*** RECORD EXCERPTS ***
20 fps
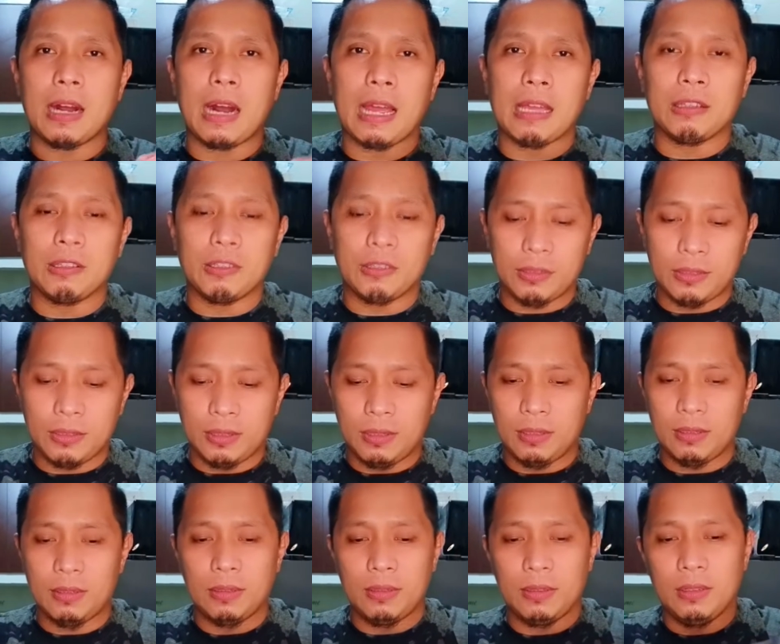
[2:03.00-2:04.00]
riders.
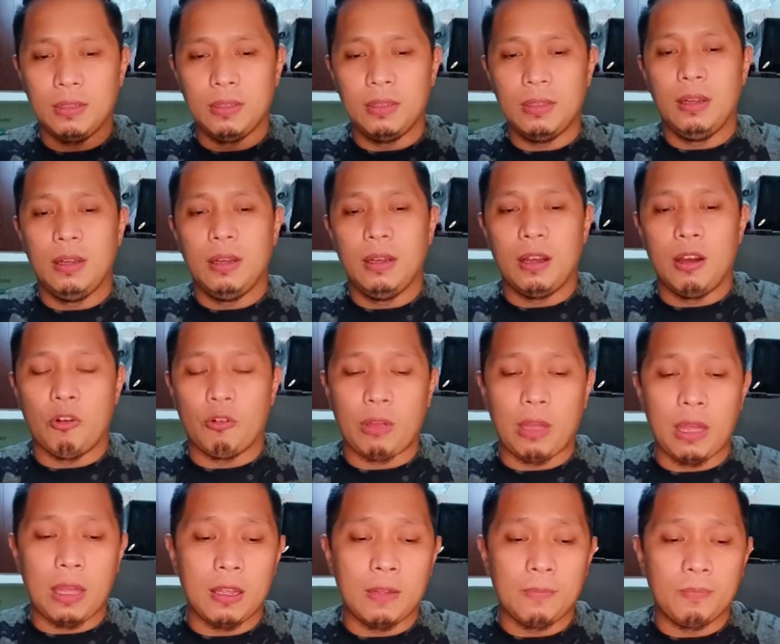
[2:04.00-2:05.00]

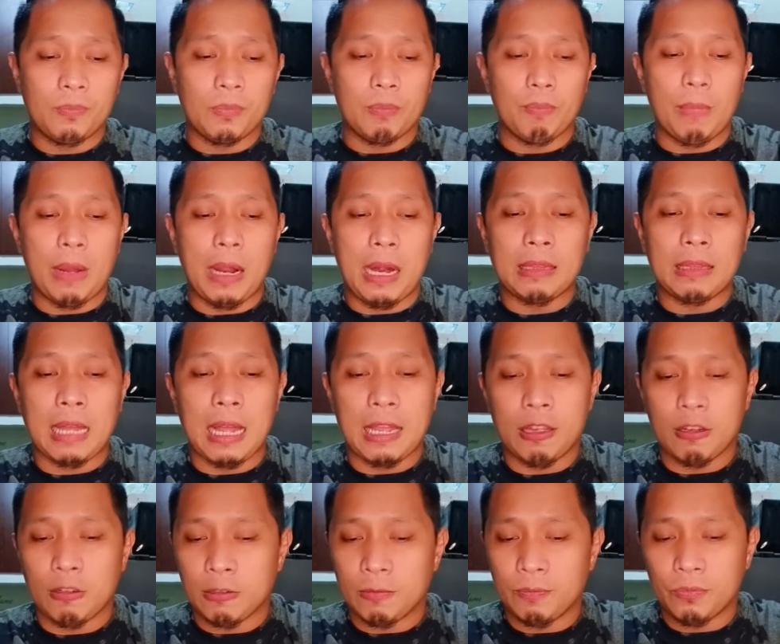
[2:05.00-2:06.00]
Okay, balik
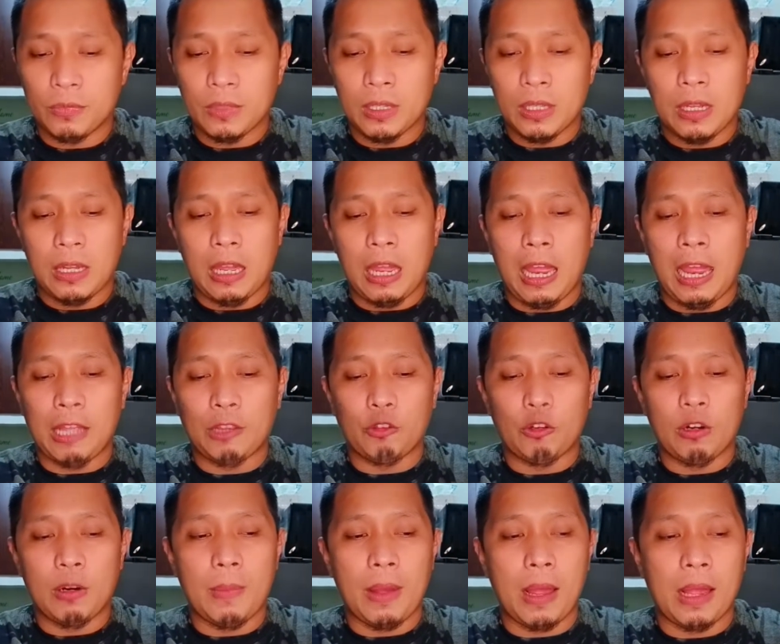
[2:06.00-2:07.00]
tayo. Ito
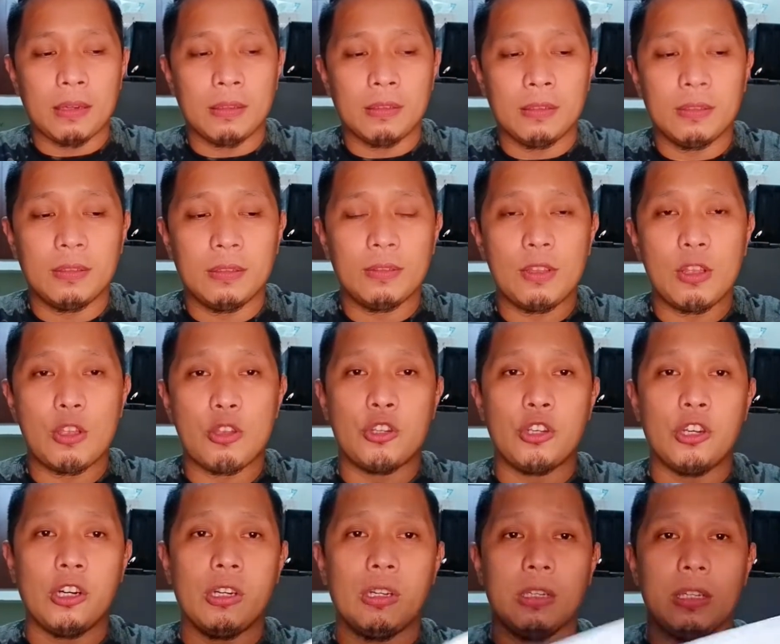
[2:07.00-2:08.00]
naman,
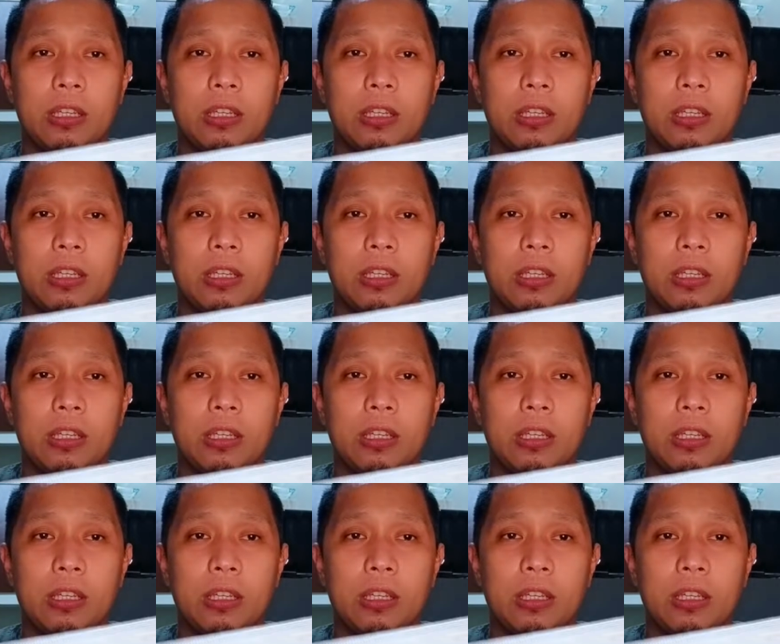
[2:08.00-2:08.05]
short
*** End of RECORD EXCERPTS ***
• WORK REQUEST
Every line above is to be returned exactly, with its pictures removed.

• FINISHED EXERCISE
20 fps
[2:03.00-2:04.00]
riders.
[2:04.00-2:05.00]

[2:05.00-2:06.00]
Okay, balik
[2:06.00-2:07.00]
tayo. Ito
[2:07.00-2:08.00]
naman,
[2:08.00-2:08.05]
short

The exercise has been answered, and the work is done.